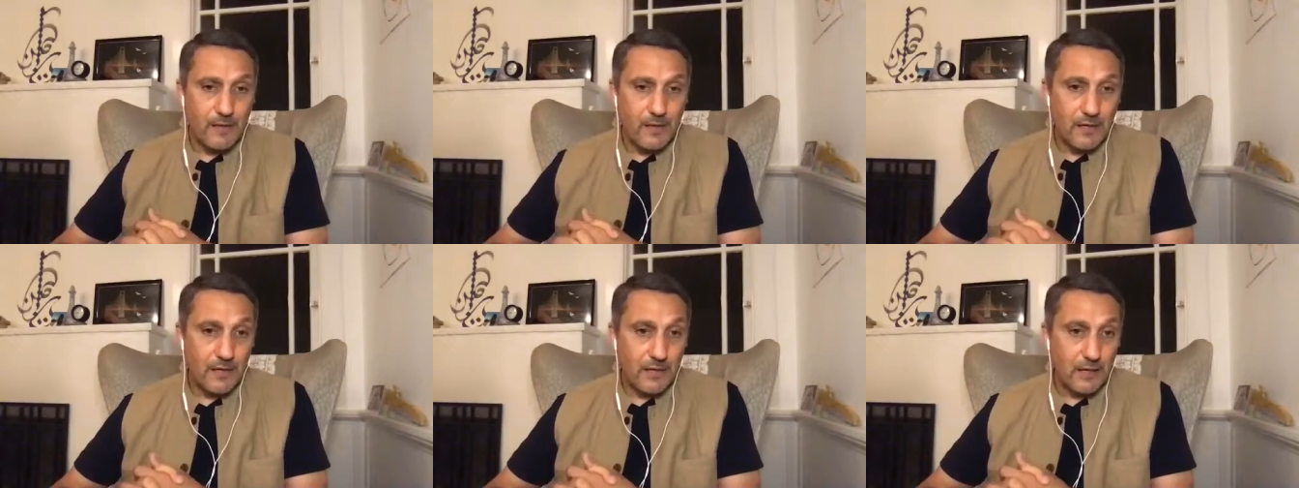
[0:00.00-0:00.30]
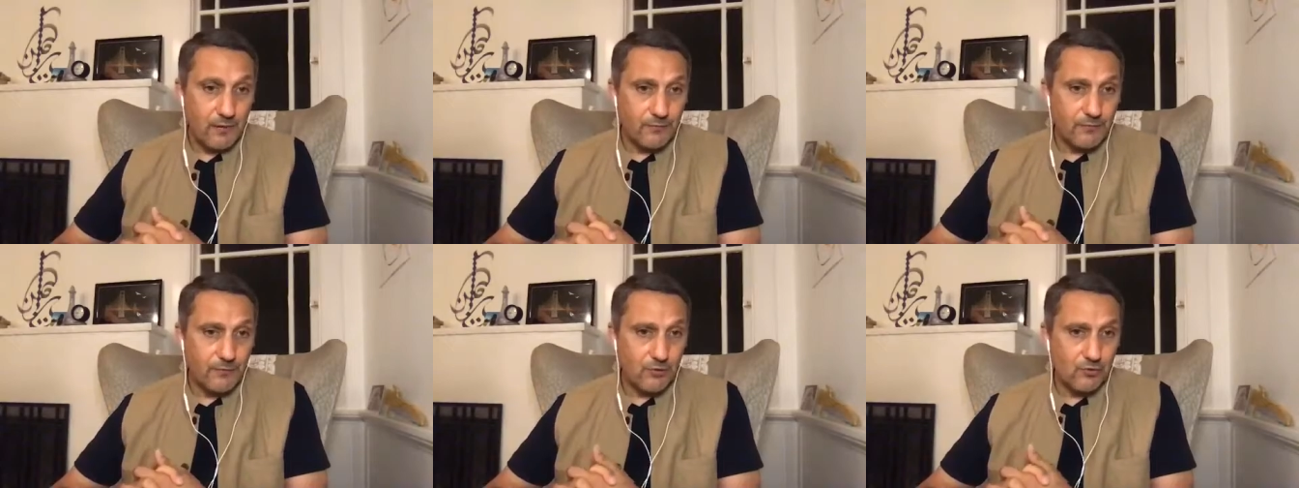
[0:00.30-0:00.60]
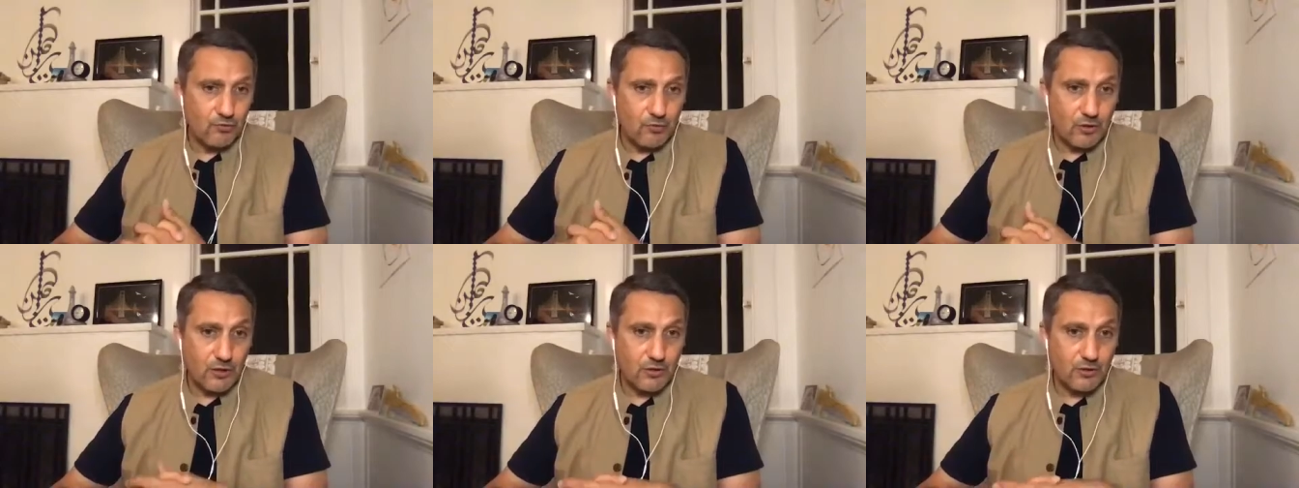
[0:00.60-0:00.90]

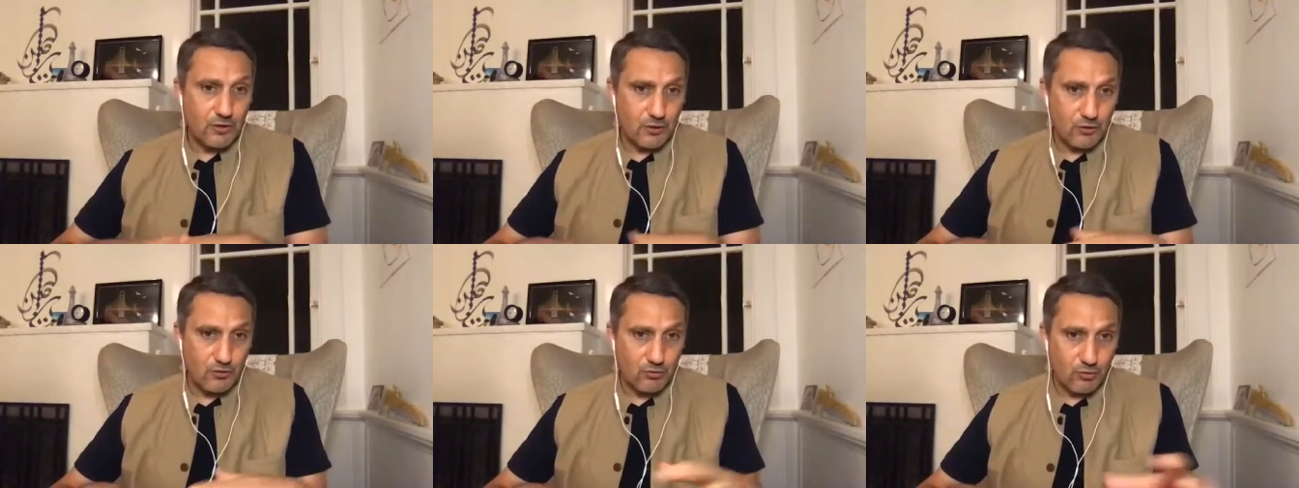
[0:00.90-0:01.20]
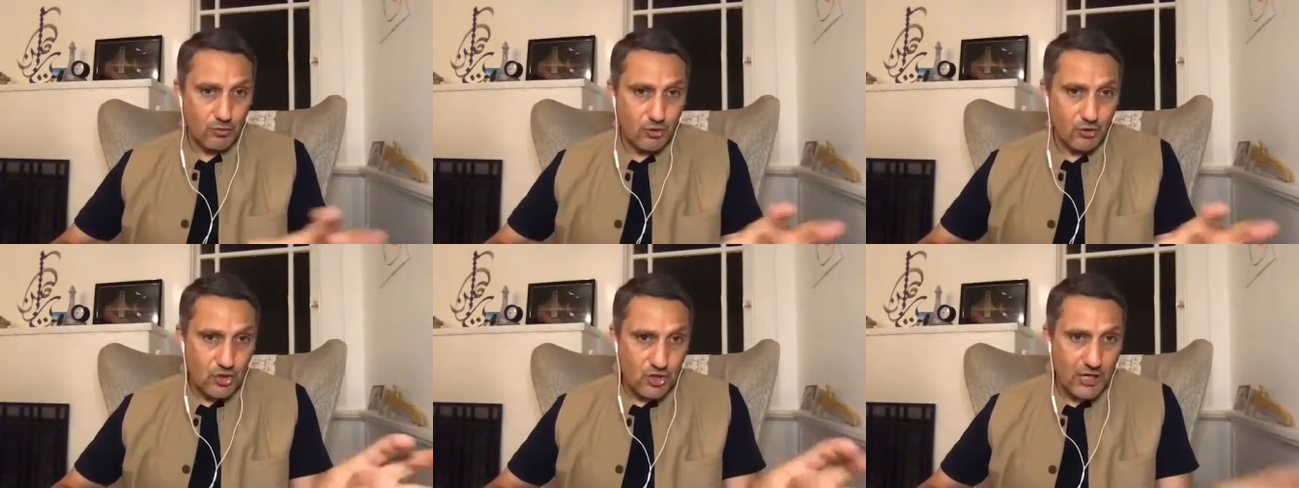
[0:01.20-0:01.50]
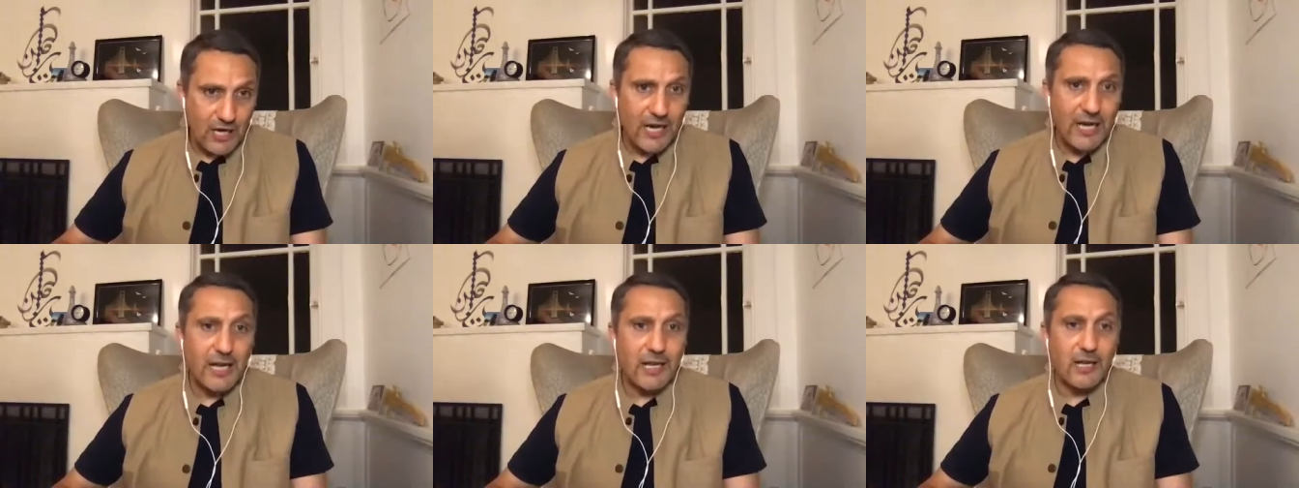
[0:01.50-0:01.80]
infrastructure to
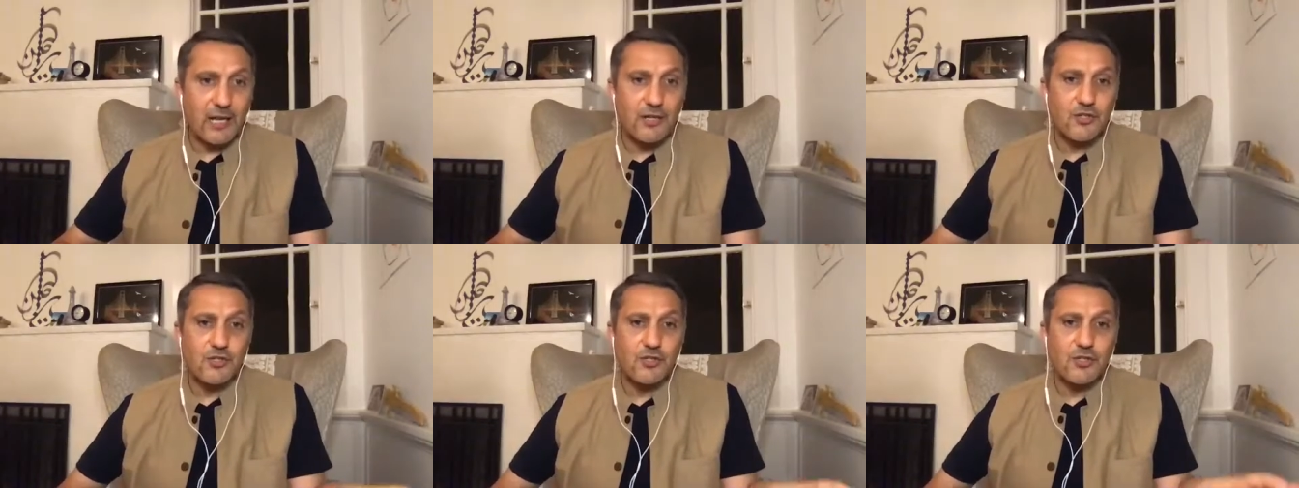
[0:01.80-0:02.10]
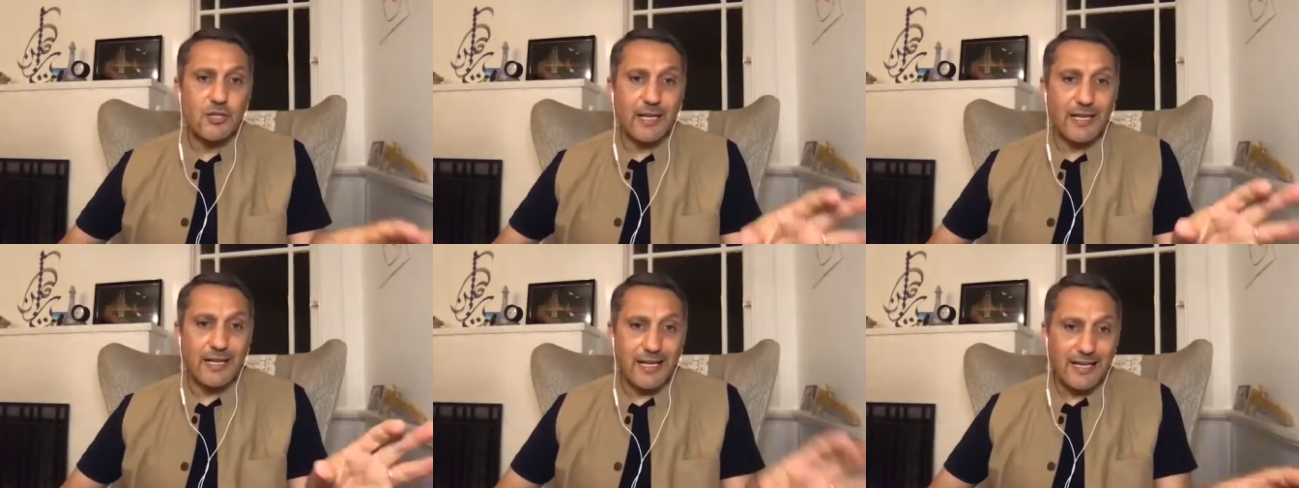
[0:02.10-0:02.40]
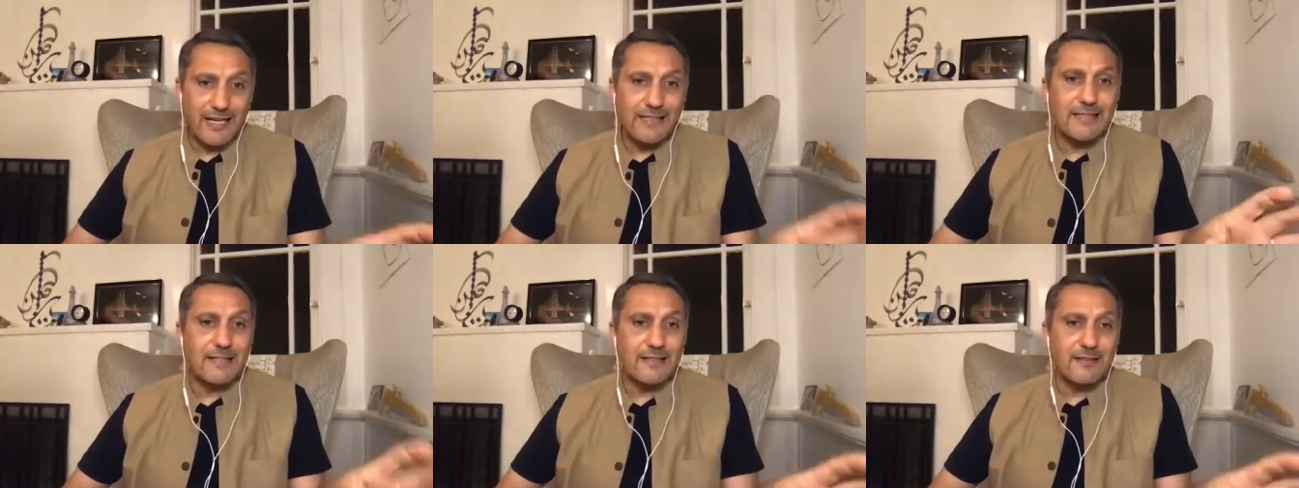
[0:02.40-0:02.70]
challenge the
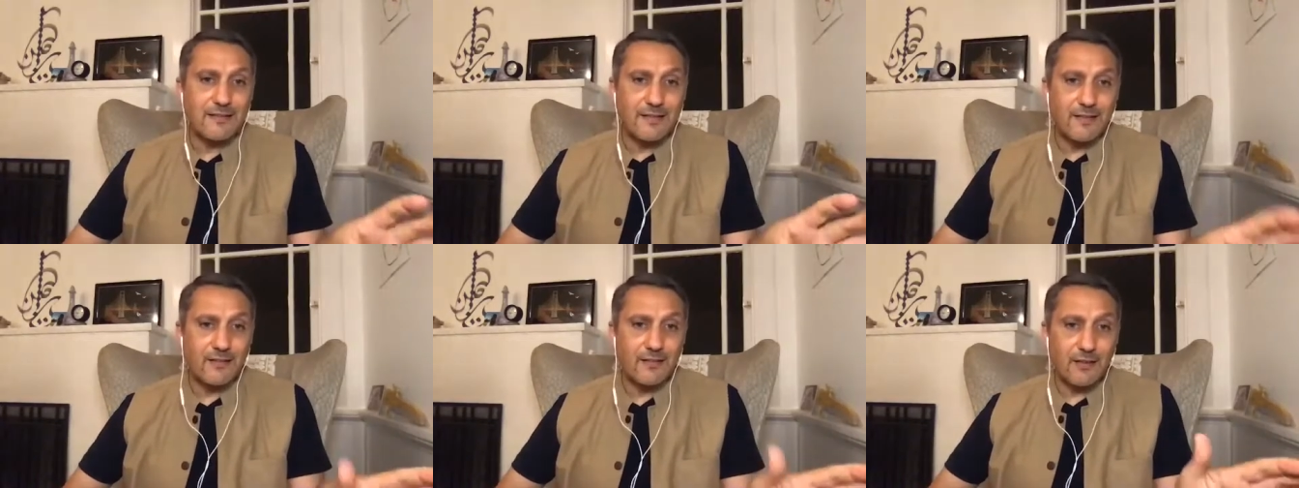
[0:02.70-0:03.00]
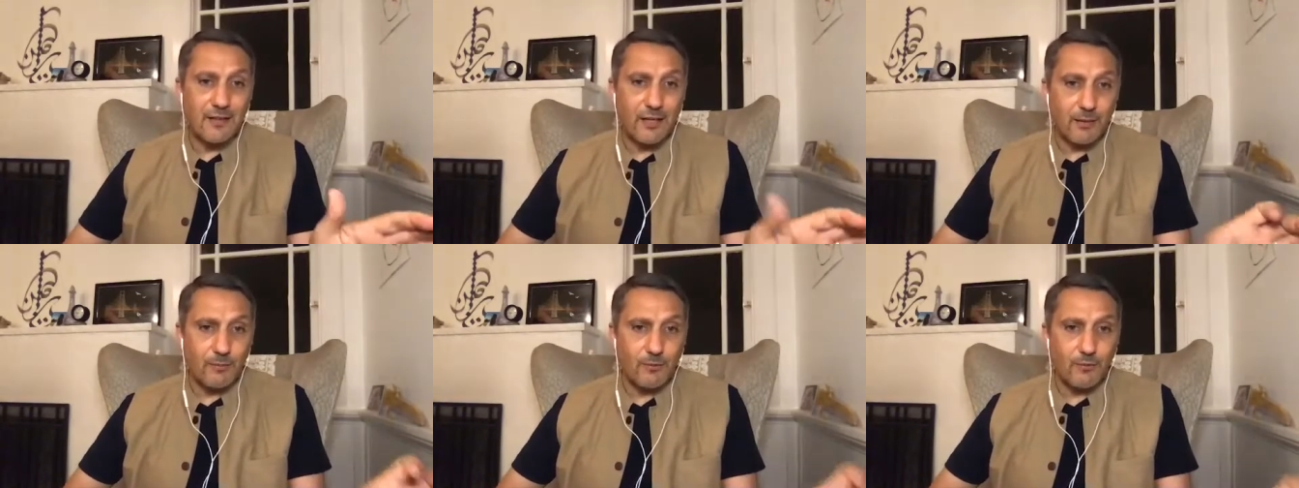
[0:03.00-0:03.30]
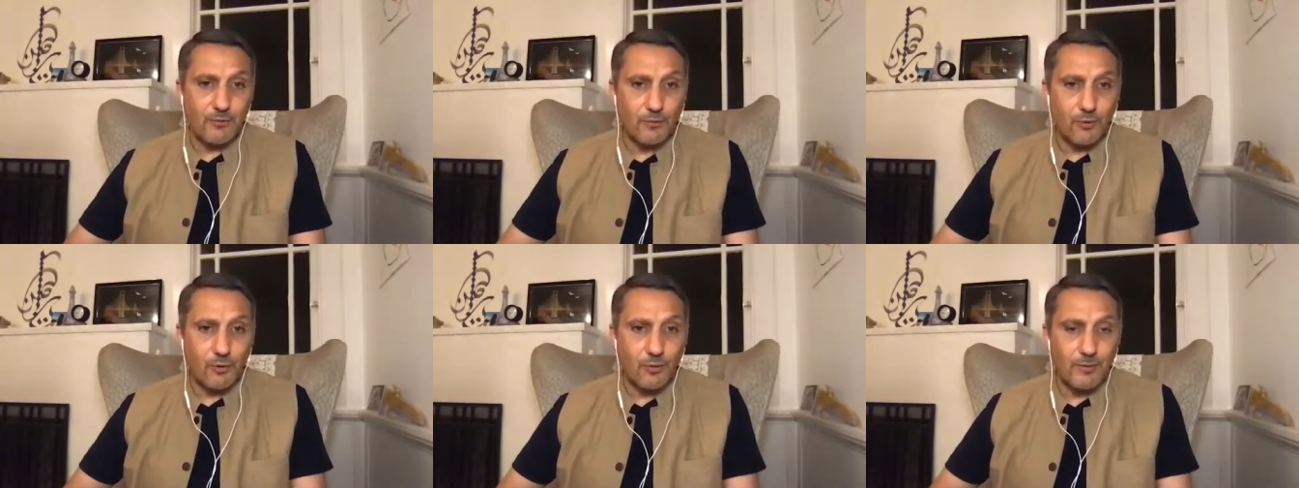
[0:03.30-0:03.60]
latent
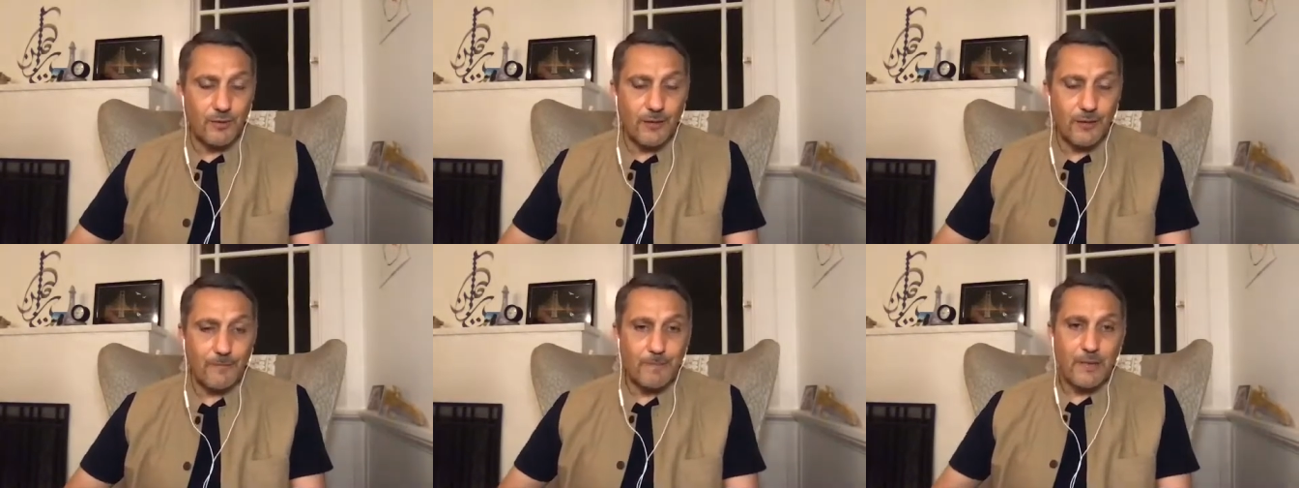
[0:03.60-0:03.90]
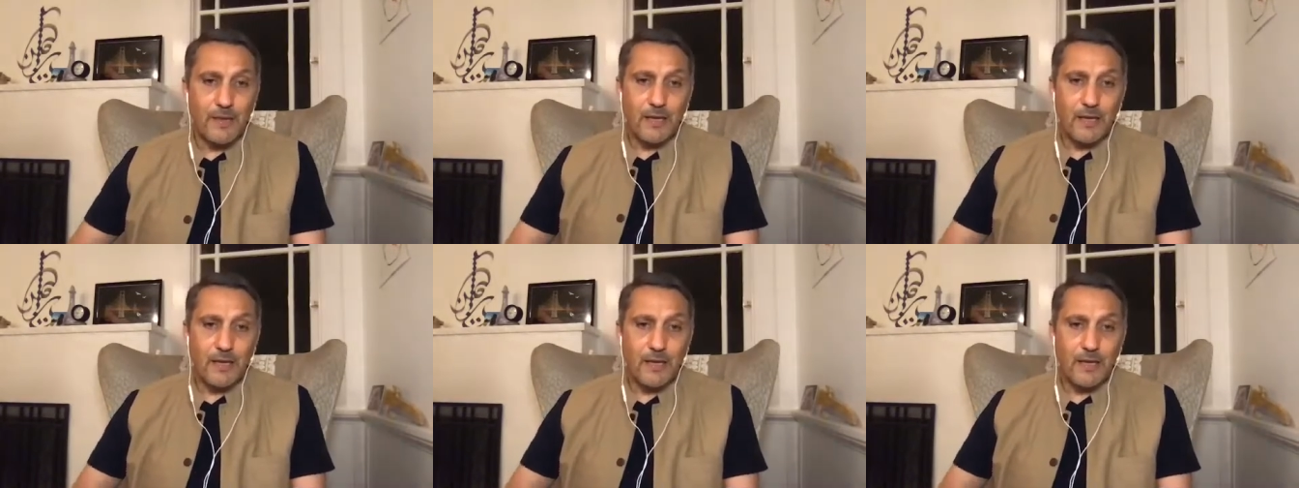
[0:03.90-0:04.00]
Islamophobia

***

◆ TASK: Working from the line that contains "[0:00.90-0:01.20]" to the last line of the listing, please quote each line exactly, pictures excluded.

◆ WRITTEN ANSWER:
[0:00.90-0:01.20]
[0:01.20-0:01.50]
[0:01.50-0:01.80]
infrastructure to
[0:01.80-0:02.10]
[0:02.10-0:02.40]
[0:02.40-0:02.70]
challenge the
[0:02.70-0:03.00]
[0:03.00-0:03.30]
[0:03.30-0:03.60]
latent
[0:03.60-0:03.90]
[0:03.90-0:04.00]
Islamophobia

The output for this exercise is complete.